I honestly don’t know how to start this post eloquently or with some captivating sentence or story… I only know that Jake and I want to do the right thing with our money and resources because we’ve been given a great gift. In 2018, we purchased a house and hosted a college student from Columbia (for three months), and then following, we hosted a high school student from China (for nine months).
We went from an apartment with two people to a three-bedroom house with a kid.
There were a lot of challenges, stresses, conversations, crying… It was really really hard to go from being totally independent and caring about our future, to now having to care for someone else’s well-being—and knowing that that situation would be temporary.
There was stress in our marriage, stress in my day-to-day, stress that carried over into work, friendships… It don’t know how else to describe it but difficult and messy.
I knew God had us as his host family that year for a reason—He gave us the house because that’s what we wanted to do: bless others with all our resources.
But man, I thought I would see some hope or light at some point.
Fast forward to spring break, March 2019, and we now have 3 international students staying with us. Two students needed a temporary place to stay while their host families traveled.
No problem. It’s 10 days. We get paid for it all. I’ll be at work for most of it. It’s cool.
It wasn’t cool.
In my mind, being a guest meant you treated the property and items better than your own. It’s “Santa Claus is watch you” behavior, and you leave a fantastic impression.
That week, a bed frame and lightbulb were broken. The frame was ripped apart at the foot, and the glass was shattered.

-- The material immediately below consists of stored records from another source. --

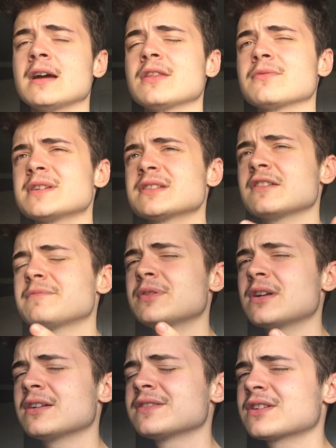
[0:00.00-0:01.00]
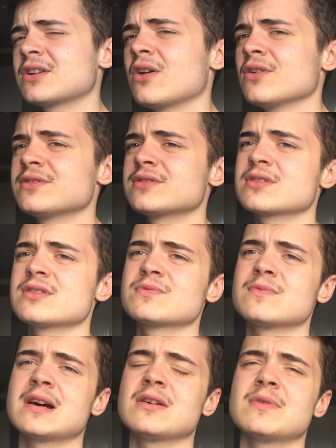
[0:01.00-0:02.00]
The reason I've put it under cons as
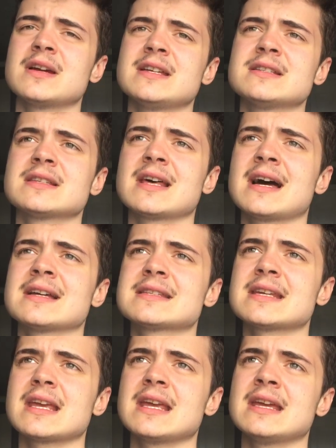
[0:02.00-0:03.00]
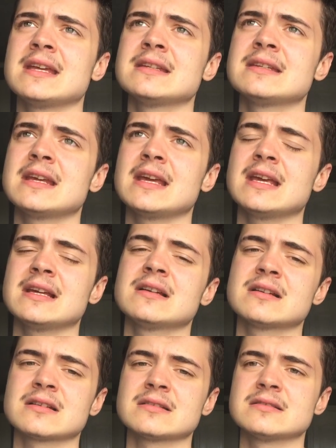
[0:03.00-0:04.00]
well is that in
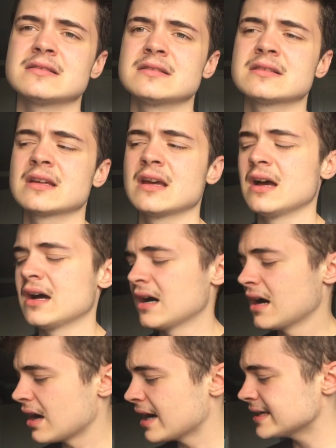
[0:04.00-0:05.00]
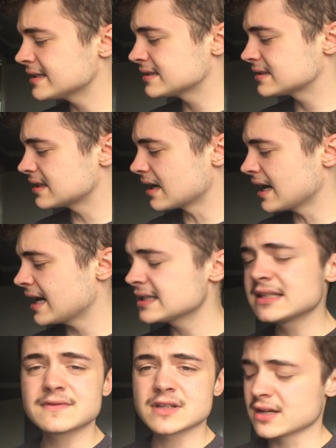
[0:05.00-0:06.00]
England, I
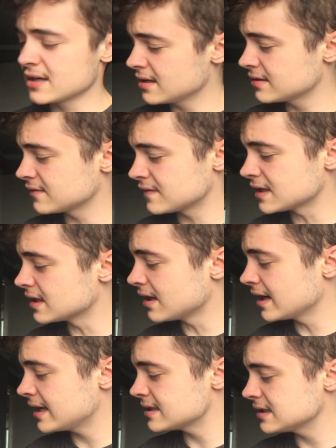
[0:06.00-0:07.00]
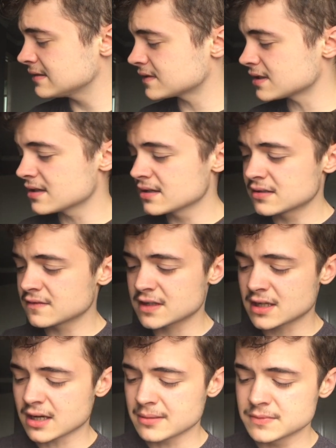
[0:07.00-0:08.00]
hadn't even heard of it.
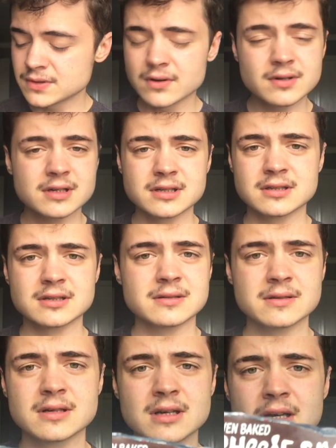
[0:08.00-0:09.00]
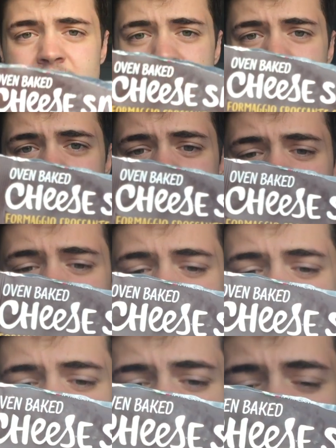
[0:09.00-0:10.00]
I'm not gonna
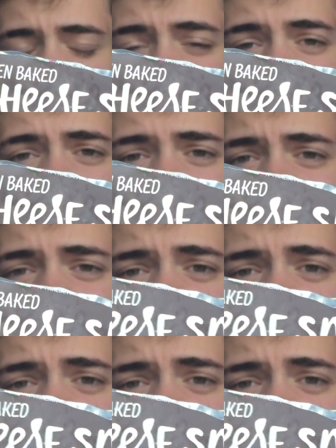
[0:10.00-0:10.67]
pronounce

The bed frame and lightbulb we purchased seven months ago, specifically for our international student, so he could stay with us.

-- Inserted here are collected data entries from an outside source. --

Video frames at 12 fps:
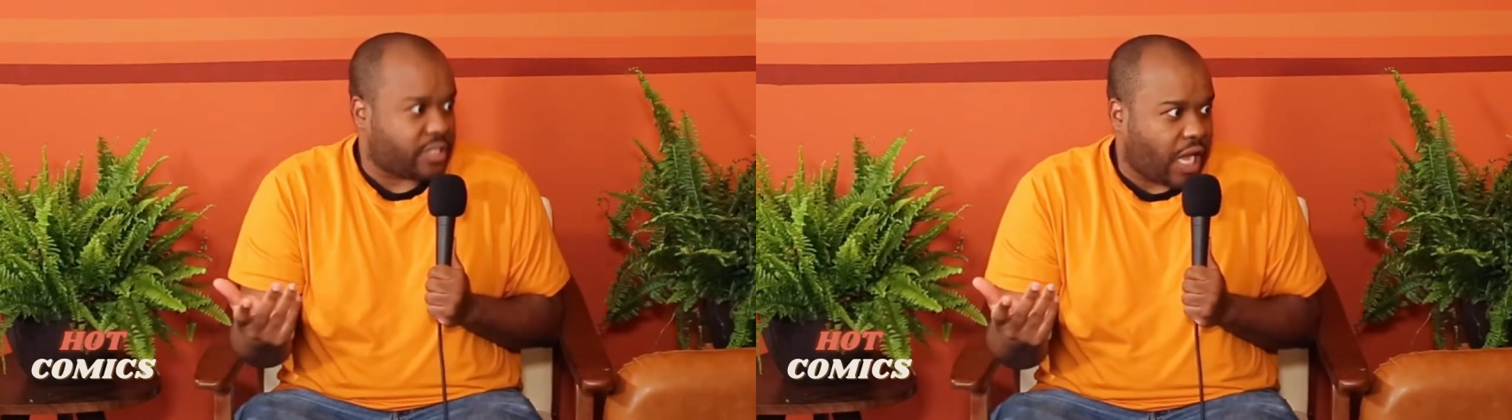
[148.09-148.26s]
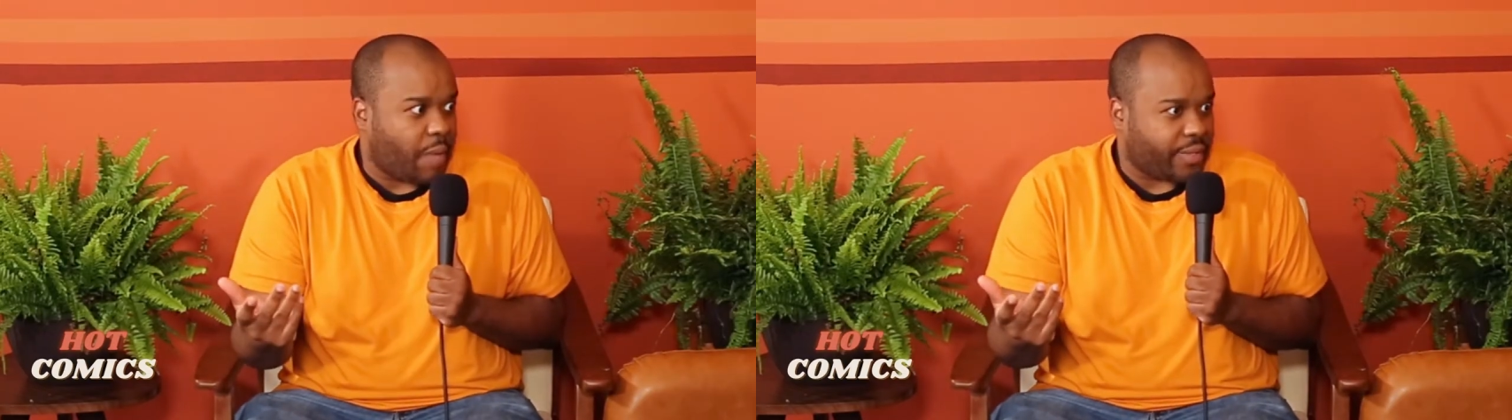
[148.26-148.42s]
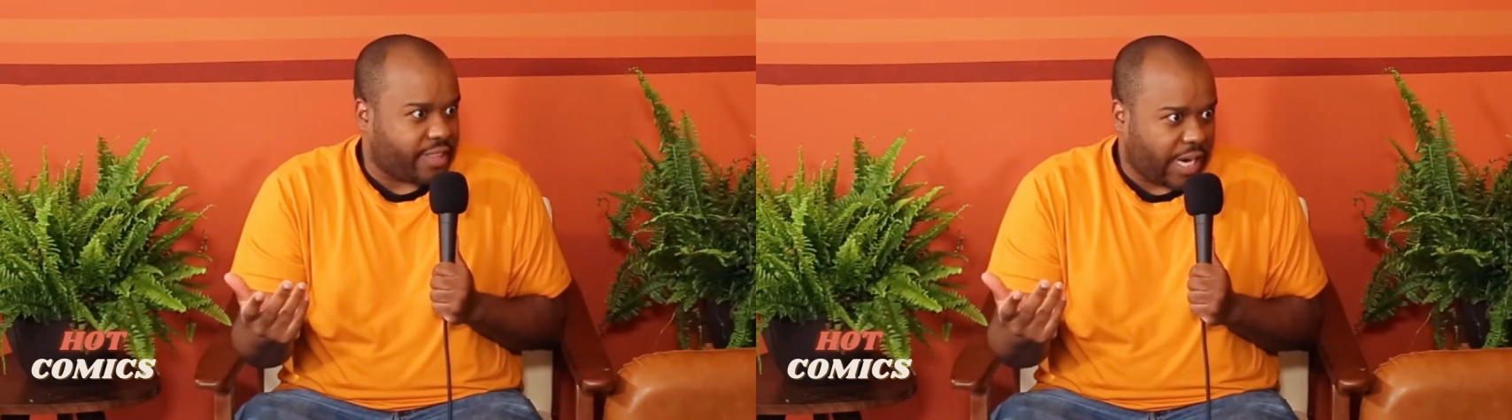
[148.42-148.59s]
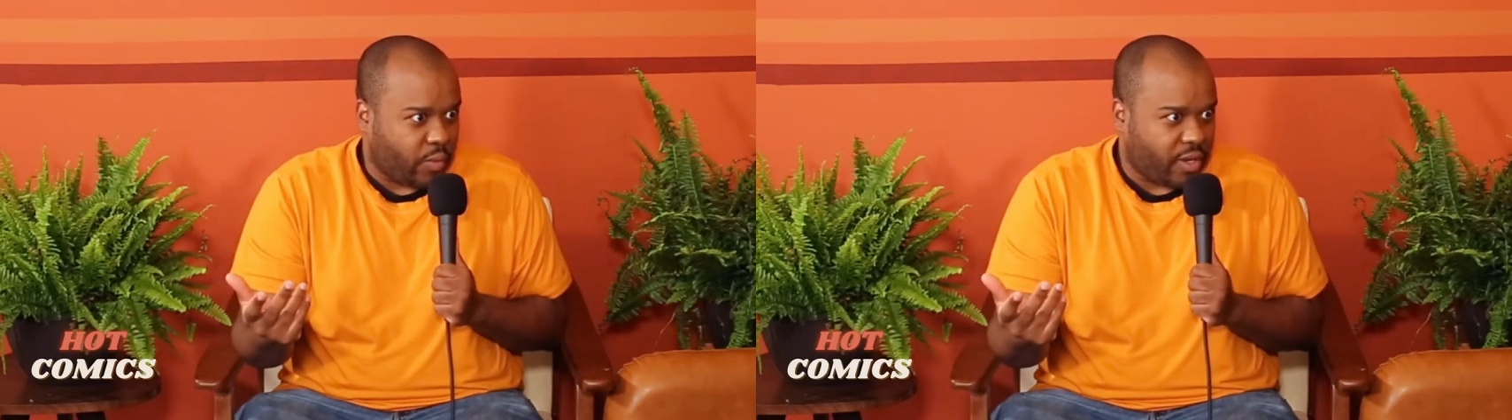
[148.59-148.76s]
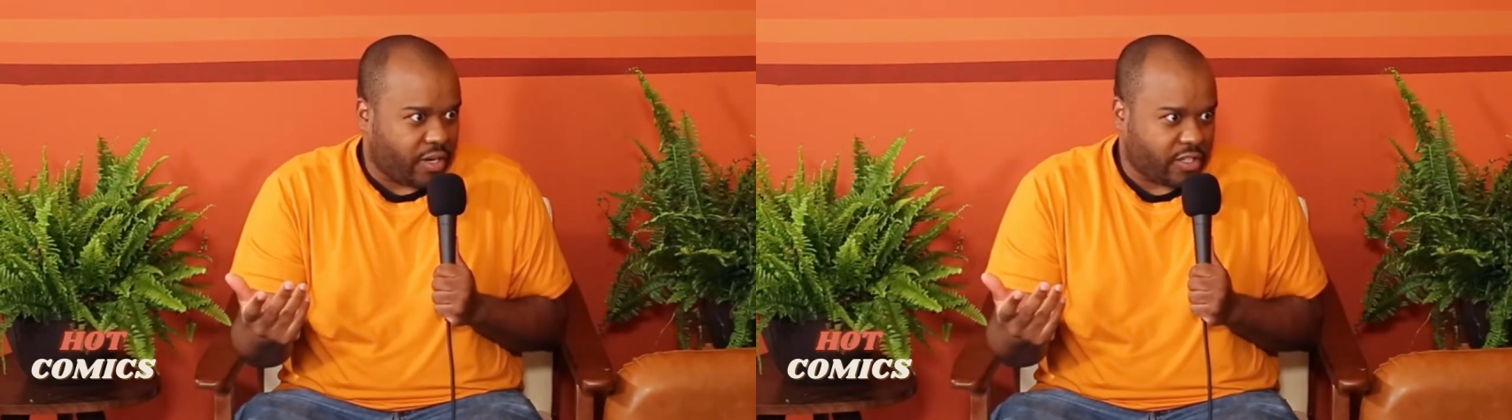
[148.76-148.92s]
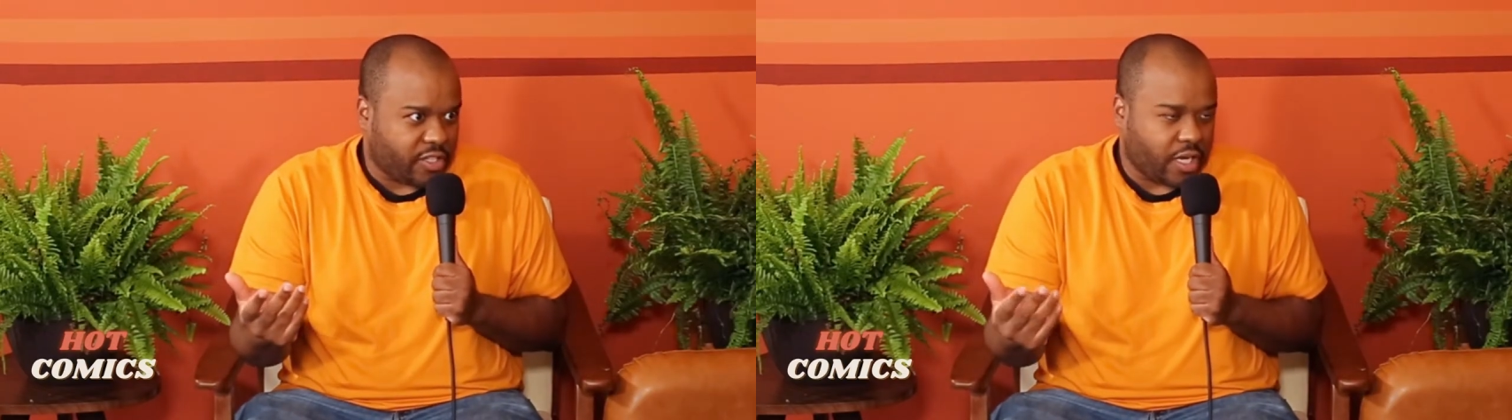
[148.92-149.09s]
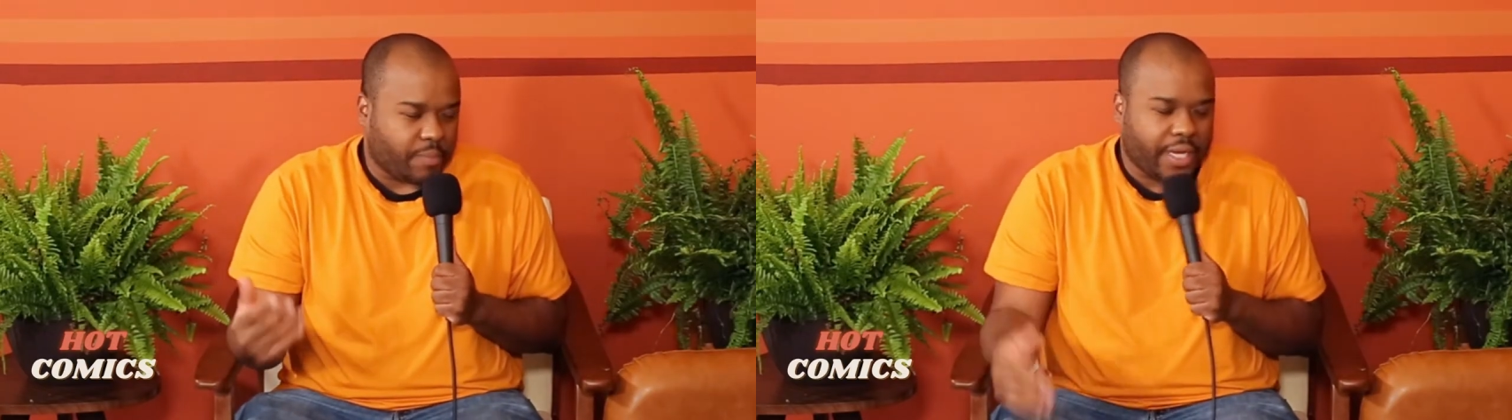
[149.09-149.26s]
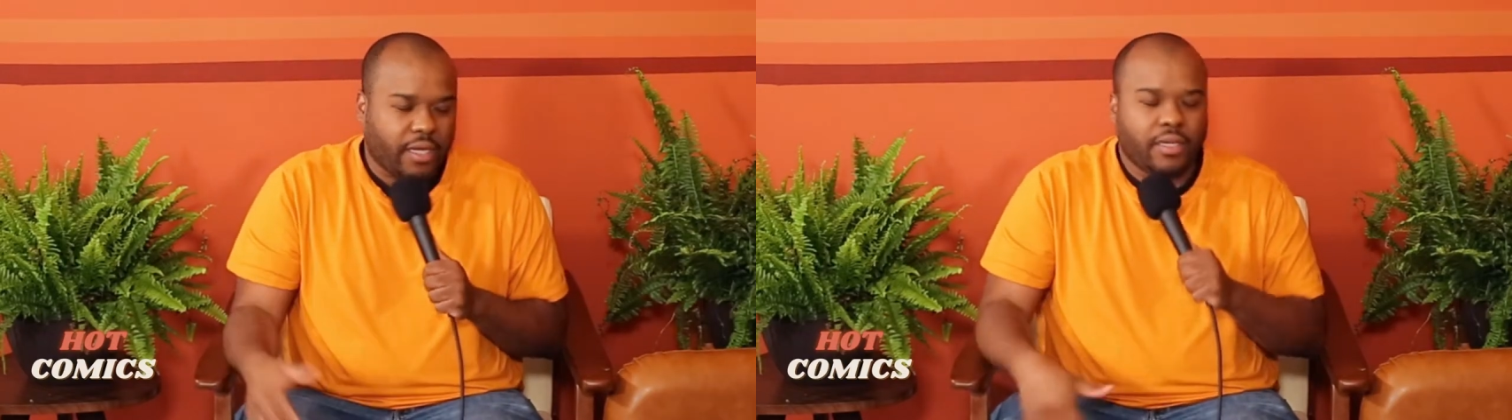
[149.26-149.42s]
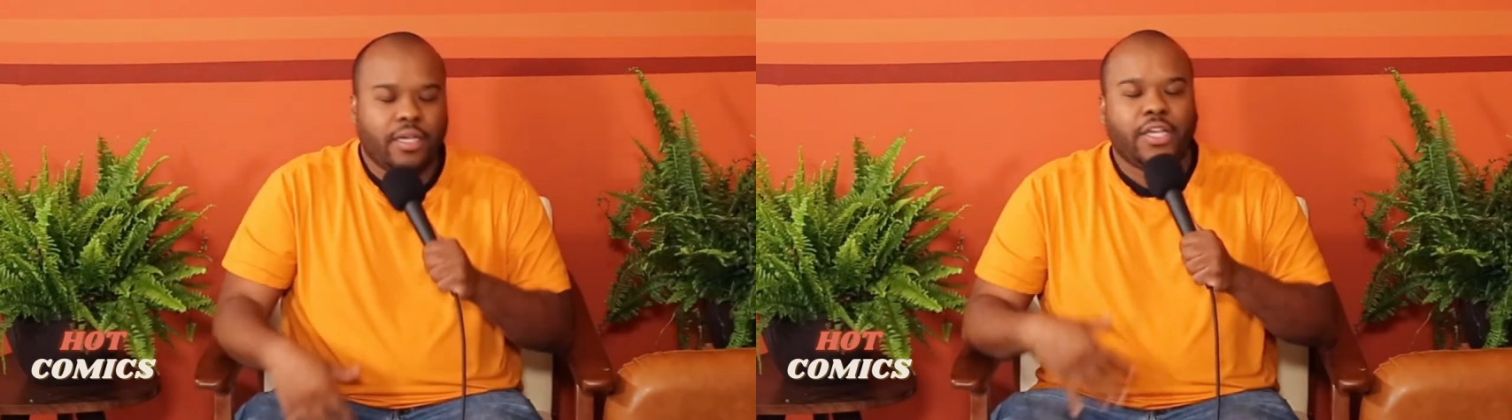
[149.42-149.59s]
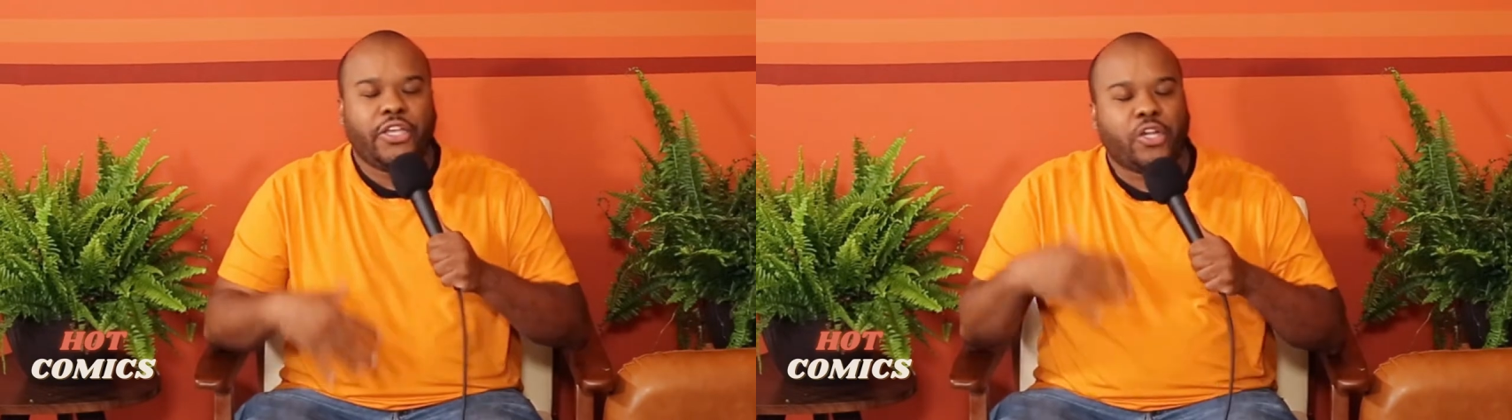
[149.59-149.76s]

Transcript: topic that I wanted to talk about,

When we called a “Family meeting” to talk about the frame, no one knew what happened or how it broke. No one admitted anything. No one apologized.
And I was furious.
Jake and I weren’t working 40+ hours a week for our property to be damaged. And we definitely weren’t working that hard to make sure someone else’s child, who was legally in our care, have a broken bed frame.

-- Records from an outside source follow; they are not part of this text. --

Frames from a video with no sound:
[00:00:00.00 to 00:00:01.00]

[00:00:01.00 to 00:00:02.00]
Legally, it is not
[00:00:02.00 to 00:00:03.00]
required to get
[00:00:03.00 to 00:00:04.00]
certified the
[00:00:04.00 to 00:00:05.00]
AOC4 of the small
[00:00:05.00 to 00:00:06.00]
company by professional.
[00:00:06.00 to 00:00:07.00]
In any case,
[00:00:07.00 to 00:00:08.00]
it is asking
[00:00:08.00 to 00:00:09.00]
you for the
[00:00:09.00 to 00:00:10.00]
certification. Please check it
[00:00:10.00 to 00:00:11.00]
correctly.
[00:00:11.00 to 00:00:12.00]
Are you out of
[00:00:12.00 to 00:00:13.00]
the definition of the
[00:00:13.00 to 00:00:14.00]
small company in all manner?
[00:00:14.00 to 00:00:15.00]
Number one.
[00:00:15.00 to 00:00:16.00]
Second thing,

I felt so disrespected, hurt, and angered. Our guests were destroying furniture and then lying about it. We opened our home to these kids, and this was how we were treated.
We were able to fix the frame, and the other two students returned to their host families. We spoke to their families about what happened, so they were aware of the behavior, and moved on.
At least, they moved on with life, and I moved on with bitterness.
The summer came, and our student went back to China to be with his family.
We deep cleaned and inspected the bathroom and bedroom, and there were more issues that had been hidden. More disrespect, more hurt, more bitterness.
The summer was ending, and the school year was about to begin. Our student was going to return to stay with us, and I couldn’t have dreaded anything more.
In the craziness of airport logistics, soccer coaching, work, and life, Alexis Busetti asked if I would chat on her podcast about our giving story—literally the best story you could ever hear, and I promise, you’ll cry.
In the midst of recounting our story, how we were given such a great gift and how we wanted to give… How we intentionally purchased the house to give… How we wanted to become better stewards of all our resources because that’s ultimately what God wants…
That bed frame and lightbulb were never mine to begin with.
We purchased them, yes, but God gave us the money.
We are only called to be stewards of the resources, and we decided to use them for someone else.
It was as if I saw that golden calf melting in front of my eyes—I was just given something, decided to live a certain way, then quickly forgot it all because my feelings were hurt.
God was in that moment, showing me that I’m only a manager and not an owner. Yes, there was reason to be upset, but I shouldn’t have let it progress further than it did.
The bed frame was fixed, and the bulb was replaced. We had the resources to do that because God provided them.
Our student came back, and he’s currently living with us and will until June 2020. I’m constantly disciplining myself to think “This is not mine. It’s just a resource to be used for His glory.”The walls have scuff marks, the chairs are stained, the room smells terrible, and the floor hasn’t been vacuumed in months.
The difference from last year to this year is the word “The,” not “my.”
The (not my) walls have scuff marks. The (not my) chairs are stained. That (not my) room smells terrible. That (not my) floor hasn’t been vacummed.
I’ve had great freedom in realizing and resting in that fact: we don’t “own,” only manage.
We currently still have our international student living with us, and we will until the school year ends. We’re also facing different issues than broken items and cosmetic damage—but when those do happen, I quickly remind myself “It’s just a resource. A tool. It’s not mine. It’s ok.” The incident during spring break brought to light how I was controlling and possessive, and now, I can walk just a little lighter knowing I stewarded them for the right purpose.
Whenever you read this blog, say a prayer for all three of us that our marriage will continue to be a light, that Jake and I will both grow in our faith, and that our student will come to know the Lord.